Starting at the line that contains "[0:01.00-0:02.00]", print each line exactly through the end of the listing. Skip any pictures and add nothing.

______________________________

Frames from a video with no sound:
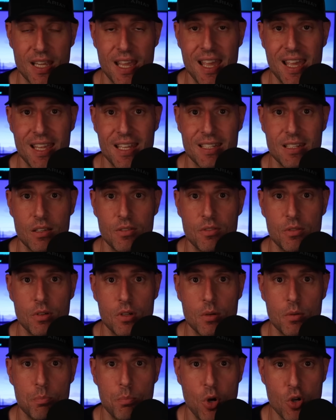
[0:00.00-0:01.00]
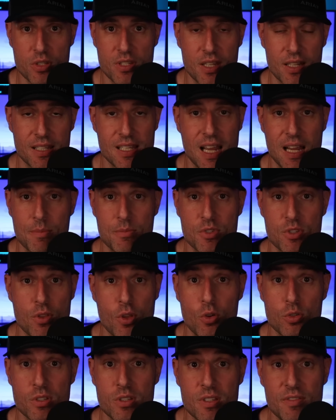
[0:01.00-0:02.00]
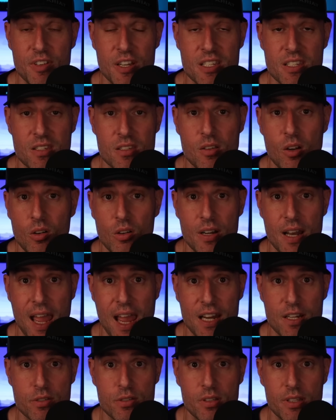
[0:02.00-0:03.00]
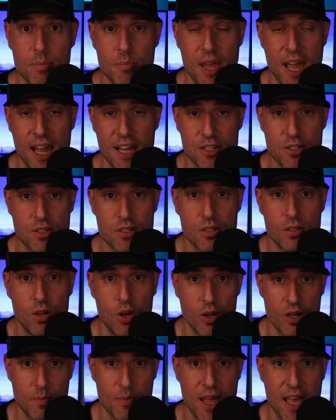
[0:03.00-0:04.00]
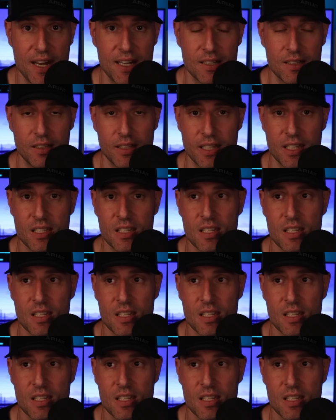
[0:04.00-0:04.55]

And most of the times, those devices aren't actually patched automatically.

______________________________

### SOLUTION FOR THIS TASK
[0:01.00-0:02.00]
[0:02.00-0:03.00]
[0:03.00-0:04.00]
[0:04.00-0:04.55]

And most of the times, those devices aren't actually patched automatically.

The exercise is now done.